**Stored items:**
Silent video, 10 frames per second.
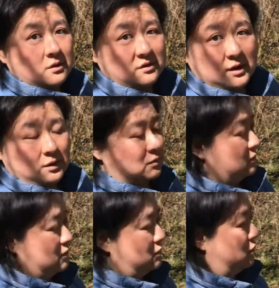The sting will
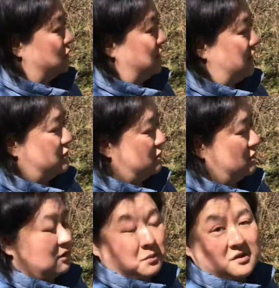denature
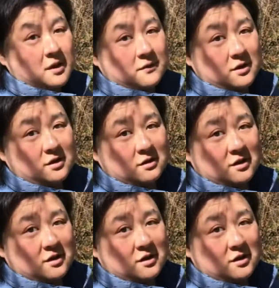and it'll be safe to eat.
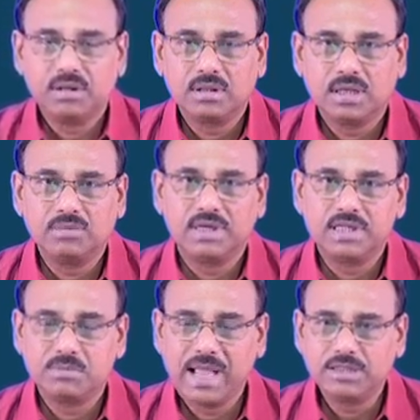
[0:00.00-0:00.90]
the other one is
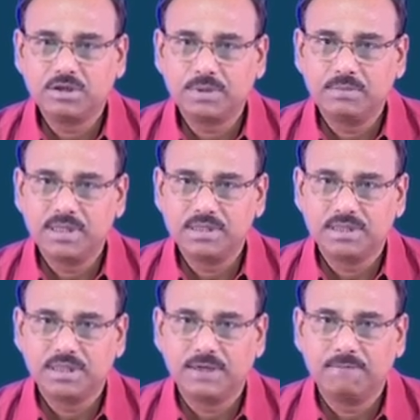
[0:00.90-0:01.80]
batch
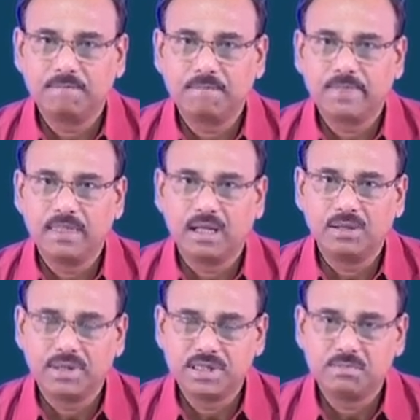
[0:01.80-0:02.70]
optimization, the other
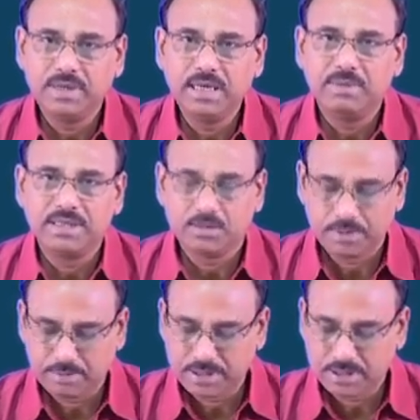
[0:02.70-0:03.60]
one is mini batch
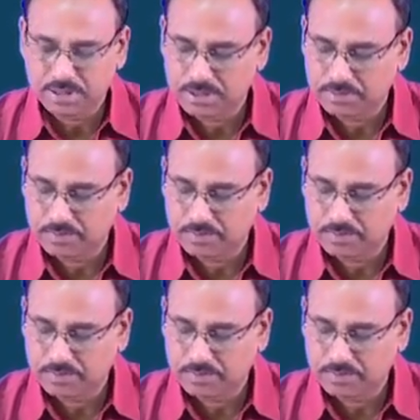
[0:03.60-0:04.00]
optimization.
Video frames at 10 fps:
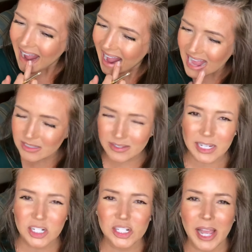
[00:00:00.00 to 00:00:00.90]
is like a
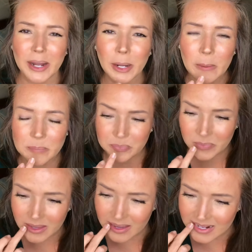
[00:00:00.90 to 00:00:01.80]
shadow,
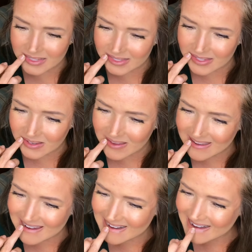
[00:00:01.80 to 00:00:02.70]
and you
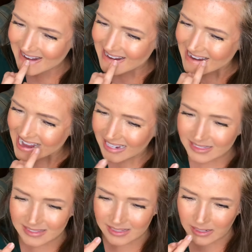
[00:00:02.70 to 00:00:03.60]
can't
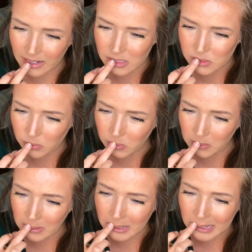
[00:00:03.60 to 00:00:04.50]
see an actual
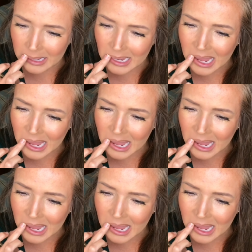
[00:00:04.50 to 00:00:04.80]
line.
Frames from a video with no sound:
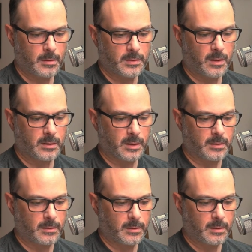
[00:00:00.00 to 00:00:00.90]
It's all good.
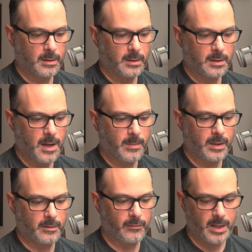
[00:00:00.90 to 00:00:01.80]
I'm
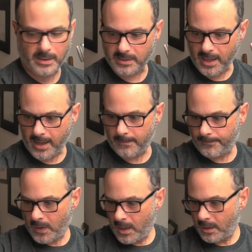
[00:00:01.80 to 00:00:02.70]
going to raise that.
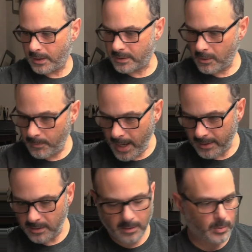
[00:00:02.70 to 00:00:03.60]
Let's go
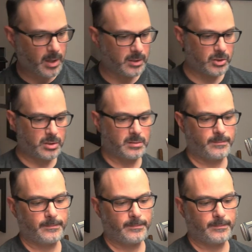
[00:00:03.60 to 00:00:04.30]
back to the brush.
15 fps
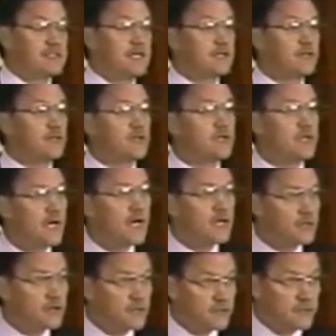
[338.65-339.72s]
They could
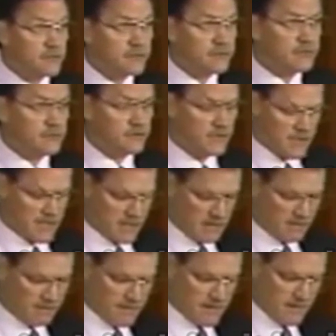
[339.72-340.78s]
not hurt us
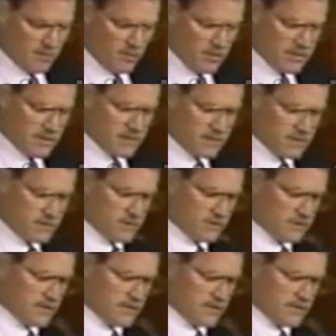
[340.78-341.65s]
if they wanted to.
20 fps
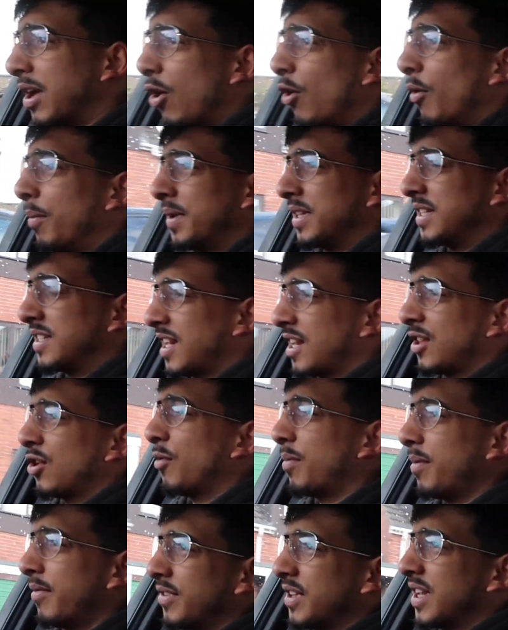They opened, they said
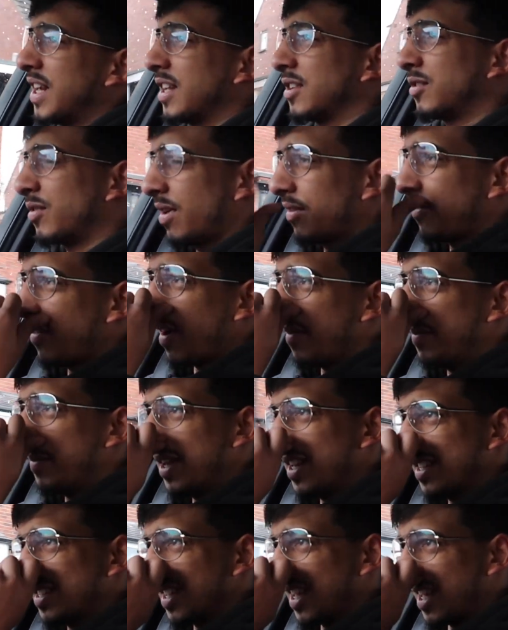they're open for the next 25
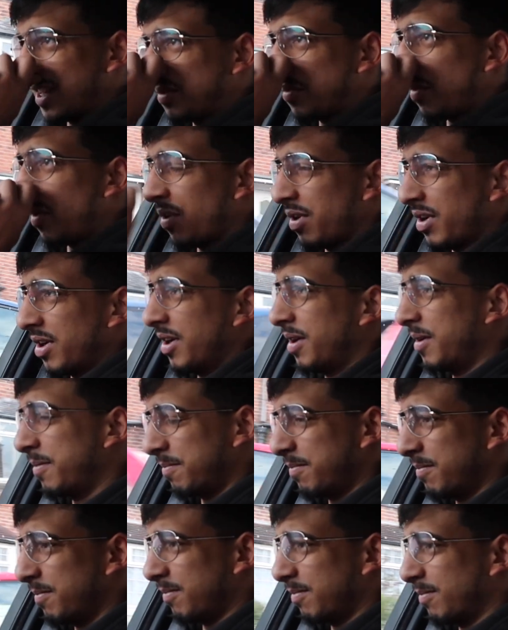minutes. And guess what?
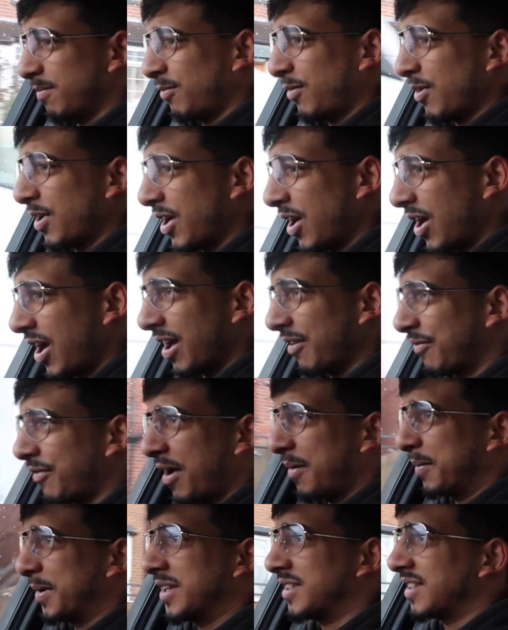We got like
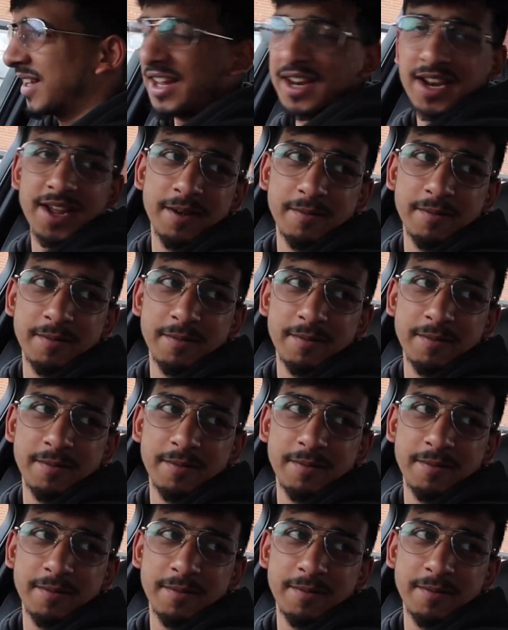5 minutes to get there.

**WORK ITEM:** Give back, word for word, the lines from the one with "[00:00:03.60 to 00:00:04.50]" to the end of the records above, and no pictures.

**RESPONSE:**
[00:00:03.60 to 00:00:04.50]
see an actual
[00:00:04.50 to 00:00:04.80]
line.
Frames from a video with no sound:
[00:00:00.00 to 00:00:00.90]
It's all good.
[00:00:00.90 to 00:00:01.80]
I'm
[00:00:01.80 to 00:00:02.70]
going to raise that.
[00:00:02.70 to 00:00:03.60]
Let's go
[00:00:03.60 to 00:00:04.30]
back to the brush.
15 fps
[338.65-339.72s]
They could
[339.72-340.78s]
not hurt us
[340.78-341.65s]
if they wanted to.
20 fps
They opened, they said
they're open for the next 25
minutes. And guess what?
We got like
5 minutes to get there.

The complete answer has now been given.